Masterpiece to be restored and we can all watch the restorers
REMBRANDT VAN Rijn’s Golden Age masterpiece will undergo its first restoration in 40 years in a project that will be open to the public and viewable online.
Amsterdam’s Rijksmuseum general director Taco Dibbits said that from July the huge Golden Age masterpiece will be encased in a specially built glass chamber as it first undergoes a thorough varnish-to-canvas examination using a precise microscope and other modern techniques.
The findings will guide the subsequent restoration.
“The restoration techniques we now have are so advanced that we will safeguard the painting for future generations,” he said.
The work, which last underwent a restoration 40 years ago, is starting to show blanching in parts of the canvas.
“We want to understand what that change is so that we can restore it as well as possible,” Mr Dibbits told reporters at a presentation of the planned restoration.
The painting of a citizens’ militia completed in 1642 has suffered in the past.
During the Second World War Nazi occupation of the Netherlands, it was hidden along with other valuable artworks in a cave in the southern city of Maastricht.
In 1975 a man slashed it with a knife, leaving 12 scars in the canvas, and in 1990 an attacker sprayed acid on the canvas damaging the varnish.
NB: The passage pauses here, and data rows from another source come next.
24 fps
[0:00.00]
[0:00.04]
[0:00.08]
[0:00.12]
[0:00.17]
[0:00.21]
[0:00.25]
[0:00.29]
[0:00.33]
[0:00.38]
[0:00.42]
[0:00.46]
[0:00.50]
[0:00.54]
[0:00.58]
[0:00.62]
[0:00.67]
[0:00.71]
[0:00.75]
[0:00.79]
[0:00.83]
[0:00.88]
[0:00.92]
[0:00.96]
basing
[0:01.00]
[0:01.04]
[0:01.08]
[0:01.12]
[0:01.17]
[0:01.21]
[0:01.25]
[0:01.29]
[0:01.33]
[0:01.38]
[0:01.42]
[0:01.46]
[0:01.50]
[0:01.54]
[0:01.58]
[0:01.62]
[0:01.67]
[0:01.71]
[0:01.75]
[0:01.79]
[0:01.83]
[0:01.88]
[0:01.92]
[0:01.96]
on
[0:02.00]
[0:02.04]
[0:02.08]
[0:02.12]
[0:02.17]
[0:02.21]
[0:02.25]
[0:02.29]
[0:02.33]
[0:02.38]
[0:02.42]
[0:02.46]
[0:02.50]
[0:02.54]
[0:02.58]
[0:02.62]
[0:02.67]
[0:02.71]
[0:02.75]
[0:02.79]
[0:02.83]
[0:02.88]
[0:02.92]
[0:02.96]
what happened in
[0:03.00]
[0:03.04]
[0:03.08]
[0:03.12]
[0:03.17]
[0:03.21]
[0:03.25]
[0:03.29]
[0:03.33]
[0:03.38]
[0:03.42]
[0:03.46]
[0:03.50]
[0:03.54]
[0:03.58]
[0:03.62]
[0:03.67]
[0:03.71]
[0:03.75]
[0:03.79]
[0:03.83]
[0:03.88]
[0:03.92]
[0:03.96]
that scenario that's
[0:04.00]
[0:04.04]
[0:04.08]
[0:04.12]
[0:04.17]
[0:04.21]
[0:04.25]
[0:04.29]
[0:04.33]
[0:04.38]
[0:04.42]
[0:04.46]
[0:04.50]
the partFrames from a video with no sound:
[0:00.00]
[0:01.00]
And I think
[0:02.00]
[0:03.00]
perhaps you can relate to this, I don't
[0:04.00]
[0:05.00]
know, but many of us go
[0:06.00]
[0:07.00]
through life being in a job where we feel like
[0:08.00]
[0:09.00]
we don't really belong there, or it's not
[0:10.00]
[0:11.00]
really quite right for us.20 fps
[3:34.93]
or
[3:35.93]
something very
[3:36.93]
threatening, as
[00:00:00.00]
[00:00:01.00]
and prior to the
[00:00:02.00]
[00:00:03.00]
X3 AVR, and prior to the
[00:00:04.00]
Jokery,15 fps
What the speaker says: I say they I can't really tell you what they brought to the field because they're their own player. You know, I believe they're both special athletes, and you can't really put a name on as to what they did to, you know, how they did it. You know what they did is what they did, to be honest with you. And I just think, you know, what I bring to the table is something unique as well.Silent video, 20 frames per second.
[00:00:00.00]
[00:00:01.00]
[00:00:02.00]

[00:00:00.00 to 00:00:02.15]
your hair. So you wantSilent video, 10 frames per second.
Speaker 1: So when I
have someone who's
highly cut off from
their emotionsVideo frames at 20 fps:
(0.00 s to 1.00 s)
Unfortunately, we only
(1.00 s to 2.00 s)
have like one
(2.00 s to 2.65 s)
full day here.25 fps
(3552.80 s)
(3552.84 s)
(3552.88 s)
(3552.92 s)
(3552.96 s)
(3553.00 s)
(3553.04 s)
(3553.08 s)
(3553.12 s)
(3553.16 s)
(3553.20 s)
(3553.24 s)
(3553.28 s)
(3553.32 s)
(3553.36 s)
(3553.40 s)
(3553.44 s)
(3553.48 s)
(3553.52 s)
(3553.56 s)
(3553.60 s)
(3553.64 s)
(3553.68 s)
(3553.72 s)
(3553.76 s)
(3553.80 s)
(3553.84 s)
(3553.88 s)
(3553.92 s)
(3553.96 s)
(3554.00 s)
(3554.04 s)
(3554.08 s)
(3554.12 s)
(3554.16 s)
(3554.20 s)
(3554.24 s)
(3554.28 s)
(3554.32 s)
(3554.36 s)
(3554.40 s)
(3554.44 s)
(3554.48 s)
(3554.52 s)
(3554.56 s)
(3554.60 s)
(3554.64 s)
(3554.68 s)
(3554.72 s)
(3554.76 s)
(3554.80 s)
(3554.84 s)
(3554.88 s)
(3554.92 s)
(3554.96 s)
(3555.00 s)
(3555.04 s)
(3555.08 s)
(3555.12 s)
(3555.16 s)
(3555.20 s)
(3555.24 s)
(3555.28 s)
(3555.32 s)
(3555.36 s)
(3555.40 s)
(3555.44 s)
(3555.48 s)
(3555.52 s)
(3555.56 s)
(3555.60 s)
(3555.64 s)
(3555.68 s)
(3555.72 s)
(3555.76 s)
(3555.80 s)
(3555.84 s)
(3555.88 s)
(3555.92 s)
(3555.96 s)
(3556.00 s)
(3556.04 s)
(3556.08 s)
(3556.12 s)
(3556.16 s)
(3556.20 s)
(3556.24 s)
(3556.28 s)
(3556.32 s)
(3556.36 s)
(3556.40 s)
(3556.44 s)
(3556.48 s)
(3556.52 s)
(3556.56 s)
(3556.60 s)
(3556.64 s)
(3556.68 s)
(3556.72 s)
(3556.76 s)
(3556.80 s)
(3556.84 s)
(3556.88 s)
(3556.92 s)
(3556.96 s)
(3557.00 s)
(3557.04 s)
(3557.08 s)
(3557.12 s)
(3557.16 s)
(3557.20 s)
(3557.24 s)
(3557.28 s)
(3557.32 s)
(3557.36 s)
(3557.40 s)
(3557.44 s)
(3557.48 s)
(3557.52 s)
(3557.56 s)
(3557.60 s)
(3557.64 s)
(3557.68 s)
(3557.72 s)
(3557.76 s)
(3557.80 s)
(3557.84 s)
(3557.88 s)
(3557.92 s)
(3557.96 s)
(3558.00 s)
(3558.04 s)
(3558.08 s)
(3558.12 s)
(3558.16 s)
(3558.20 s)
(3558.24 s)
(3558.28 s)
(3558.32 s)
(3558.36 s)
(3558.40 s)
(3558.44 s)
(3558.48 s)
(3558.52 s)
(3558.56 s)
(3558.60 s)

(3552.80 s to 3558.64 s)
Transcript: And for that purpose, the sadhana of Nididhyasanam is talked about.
Mr Dibbits said the painting has been retouched many other times in the past and that the later additions are starting to fade.
The next restoration should change all that.
“I think it will look much better,” Mr Dibbits said.
“If you stand close to it, it will appear far more detailed. So it will be very special to see, but the restoration process itself will also be very special.”
In the past, restorations have often been carried out behind closed doors, but museums now are starting to open up the process to the public. “belongs to us all”, Mr Dibbits said.